Required action :: Print each record that follows exactly, leaving the pictures behind.

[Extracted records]
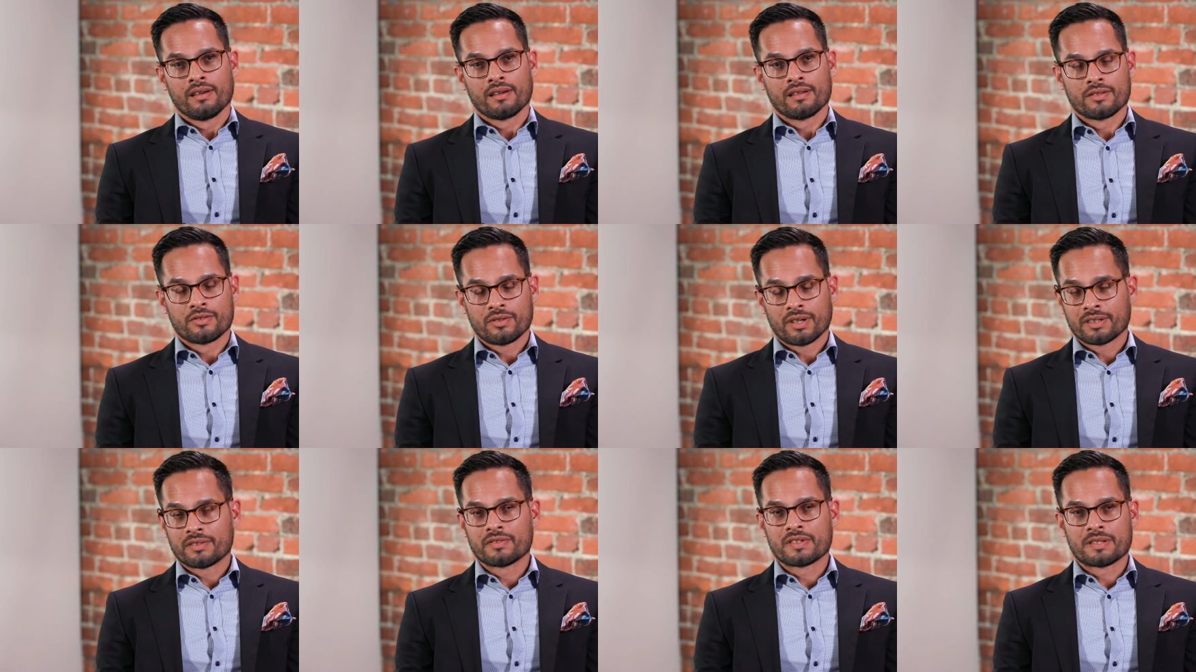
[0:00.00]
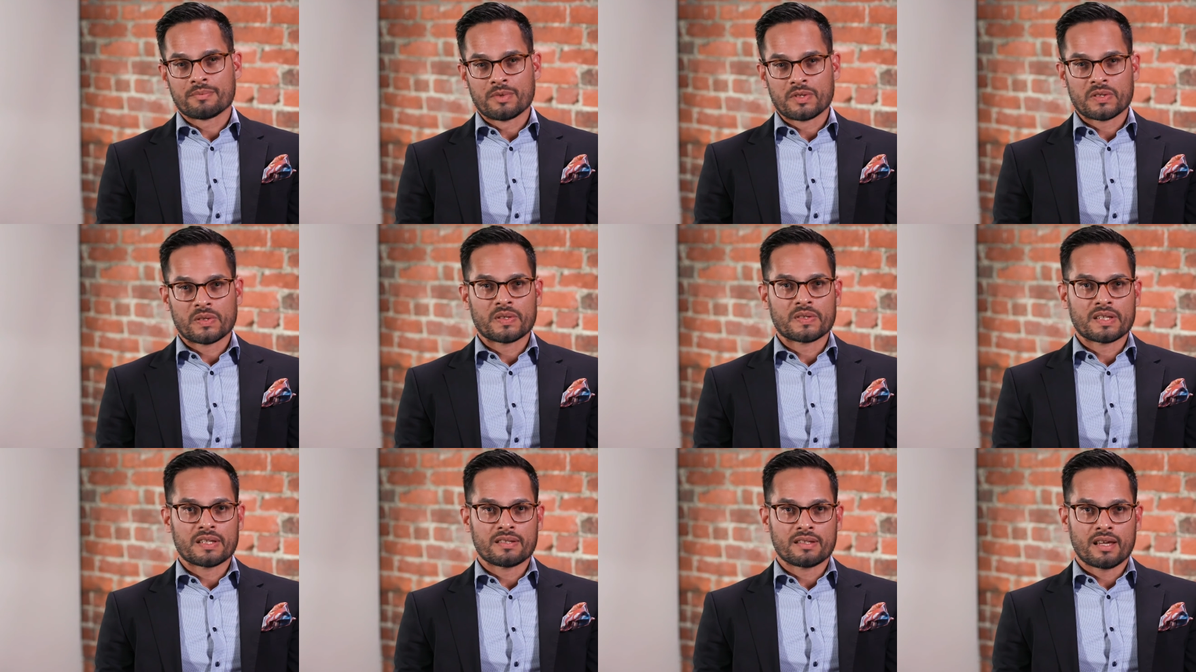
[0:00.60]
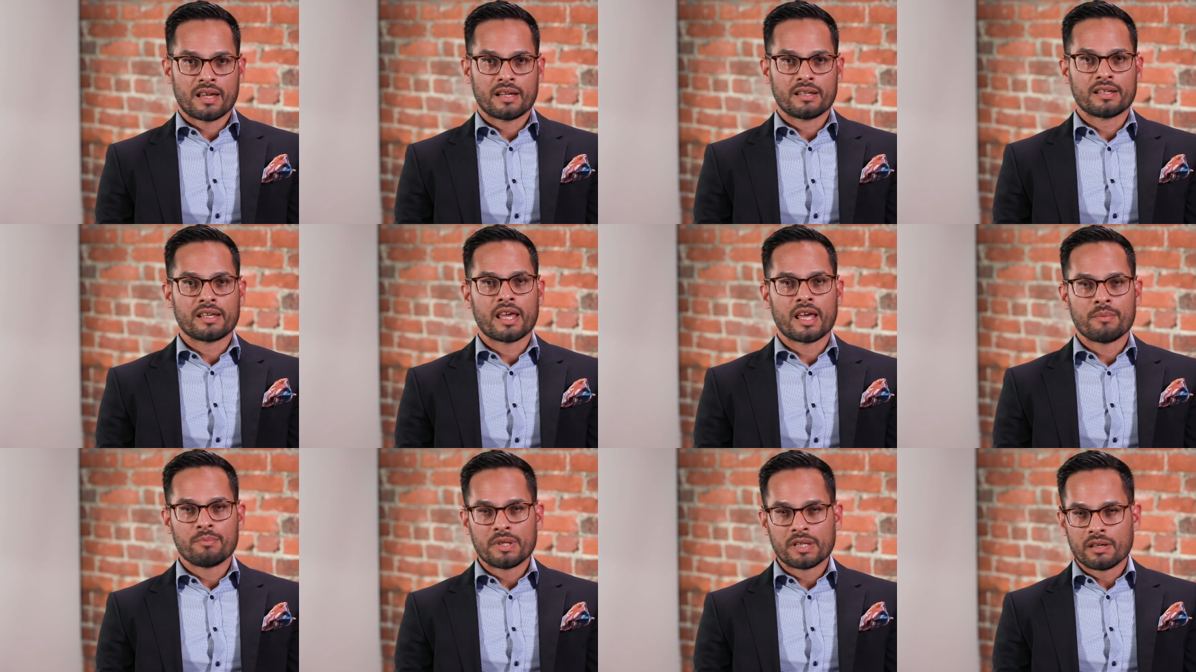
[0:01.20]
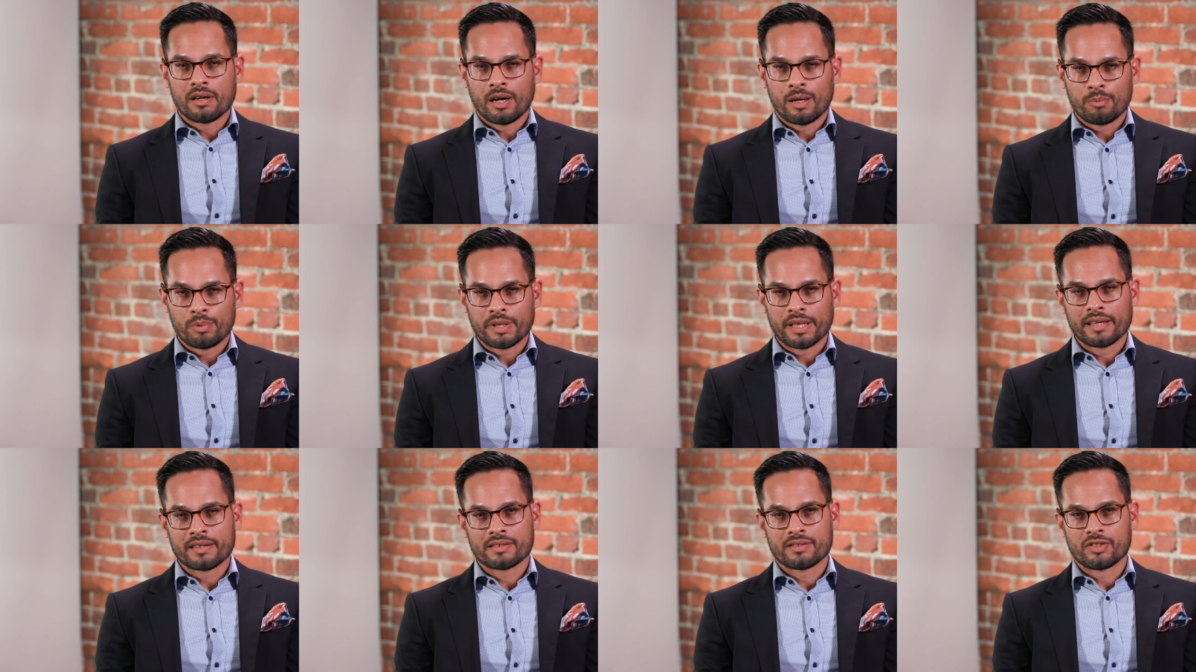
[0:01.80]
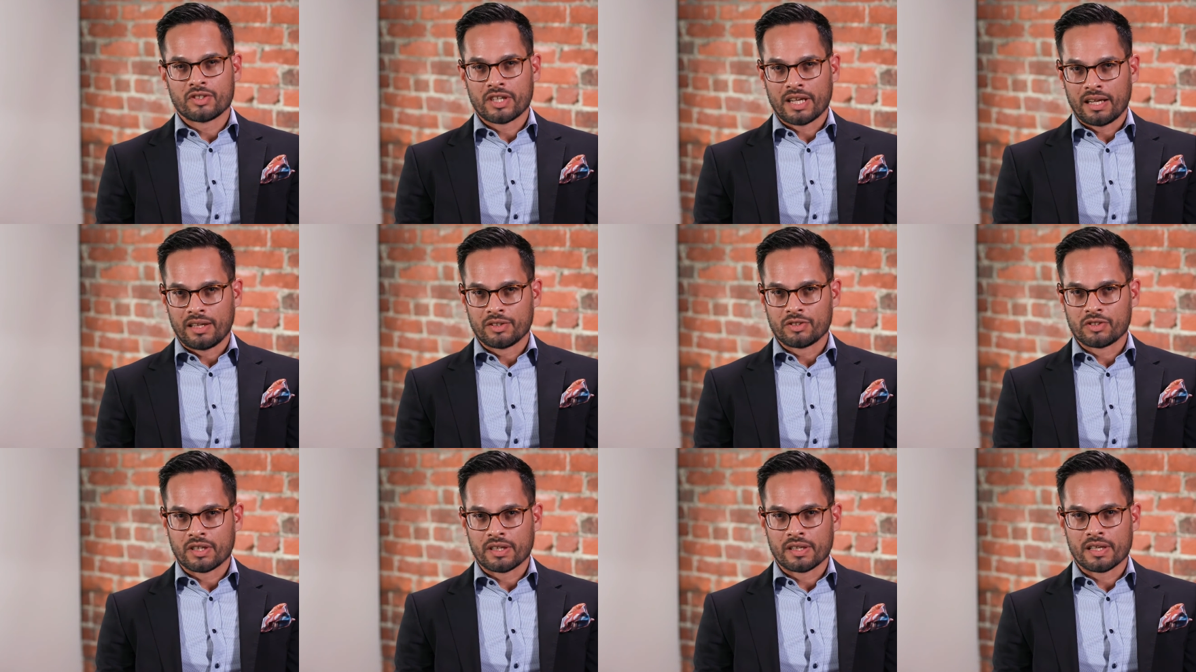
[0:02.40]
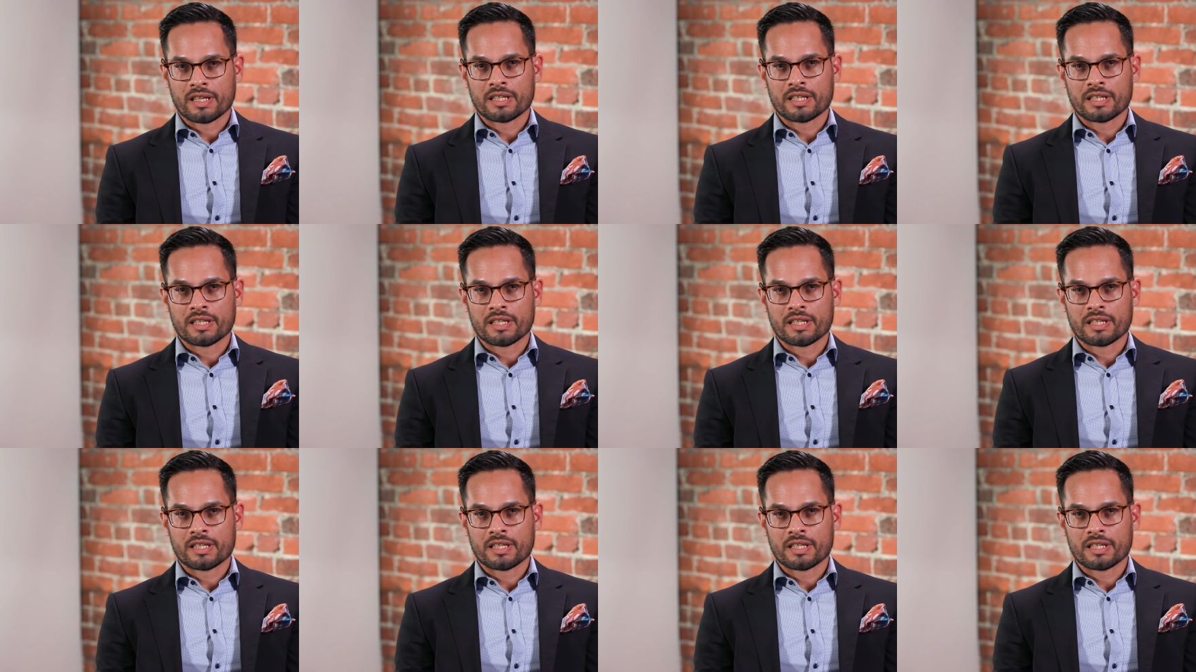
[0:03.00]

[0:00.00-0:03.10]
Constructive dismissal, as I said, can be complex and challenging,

Task answer ::
[0:00.00]
[0:00.60]
[0:01.20]
[0:01.80]
[0:02.40]
[0:03.00]

[0:00.00-0:03.10]
Constructive dismissal, as I said, can be complex and challenging,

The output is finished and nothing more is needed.